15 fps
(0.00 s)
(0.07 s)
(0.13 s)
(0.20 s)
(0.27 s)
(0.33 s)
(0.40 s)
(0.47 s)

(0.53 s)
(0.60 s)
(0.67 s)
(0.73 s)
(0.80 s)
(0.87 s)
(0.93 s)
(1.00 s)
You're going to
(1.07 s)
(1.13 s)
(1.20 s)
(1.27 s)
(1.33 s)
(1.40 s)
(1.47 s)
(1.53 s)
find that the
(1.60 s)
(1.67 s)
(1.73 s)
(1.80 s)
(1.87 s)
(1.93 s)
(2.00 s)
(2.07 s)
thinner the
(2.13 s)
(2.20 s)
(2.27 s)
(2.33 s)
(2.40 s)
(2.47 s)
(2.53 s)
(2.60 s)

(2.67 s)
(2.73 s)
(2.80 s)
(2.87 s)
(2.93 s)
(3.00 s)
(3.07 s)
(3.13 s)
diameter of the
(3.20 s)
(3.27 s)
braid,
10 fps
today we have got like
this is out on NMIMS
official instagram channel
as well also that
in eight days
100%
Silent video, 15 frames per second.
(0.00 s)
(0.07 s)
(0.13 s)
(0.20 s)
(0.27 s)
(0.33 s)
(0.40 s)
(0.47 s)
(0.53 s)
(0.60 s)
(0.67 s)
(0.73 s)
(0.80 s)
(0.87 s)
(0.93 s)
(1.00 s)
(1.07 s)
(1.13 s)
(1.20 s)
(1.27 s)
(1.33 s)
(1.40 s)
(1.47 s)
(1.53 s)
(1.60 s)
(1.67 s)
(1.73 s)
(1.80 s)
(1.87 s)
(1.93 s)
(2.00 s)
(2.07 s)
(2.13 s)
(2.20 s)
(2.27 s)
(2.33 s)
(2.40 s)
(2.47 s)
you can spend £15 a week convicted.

What to work on » Output each entry precisely as given.

Your solution »
15 fps
(0.00 s)
(0.07 s)
(0.13 s)
(0.20 s)
(0.27 s)
(0.33 s)
(0.40 s)
(0.47 s)

(0.53 s)
(0.60 s)
(0.67 s)
(0.73 s)
(0.80 s)
(0.87 s)
(0.93 s)
(1.00 s)
You're going to
(1.07 s)
(1.13 s)
(1.20 s)
(1.27 s)
(1.33 s)
(1.40 s)
(1.47 s)
(1.53 s)
find that the
(1.60 s)
(1.67 s)
(1.73 s)
(1.80 s)
(1.87 s)
(1.93 s)
(2.00 s)
(2.07 s)
thinner the
(2.13 s)
(2.20 s)
(2.27 s)
(2.33 s)
(2.40 s)
(2.47 s)
(2.53 s)
(2.60 s)

(2.67 s)
(2.73 s)
(2.80 s)
(2.87 s)
(2.93 s)
(3.00 s)
(3.07 s)
(3.13 s)
diameter of the
(3.20 s)
(3.27 s)
braid,
10 fps
today we have got like
this is out on NMIMS
official instagram channel
as well also that
in eight days
100%
Silent video, 15 frames per second.
(0.00 s)
(0.07 s)
(0.13 s)
(0.20 s)
(0.27 s)
(0.33 s)
(0.40 s)
(0.47 s)
(0.53 s)
(0.60 s)
(0.67 s)
(0.73 s)
(0.80 s)
(0.87 s)
(0.93 s)
(1.00 s)
(1.07 s)
(1.13 s)
(1.20 s)
(1.27 s)
(1.33 s)
(1.40 s)
(1.47 s)
(1.53 s)
(1.60 s)
(1.67 s)
(1.73 s)
(1.80 s)
(1.87 s)
(1.93 s)
(2.00 s)
(2.07 s)
(2.13 s)
(2.20 s)
(2.27 s)
(2.33 s)
(2.40 s)
(2.47 s)
you can spend £15 a week convicted.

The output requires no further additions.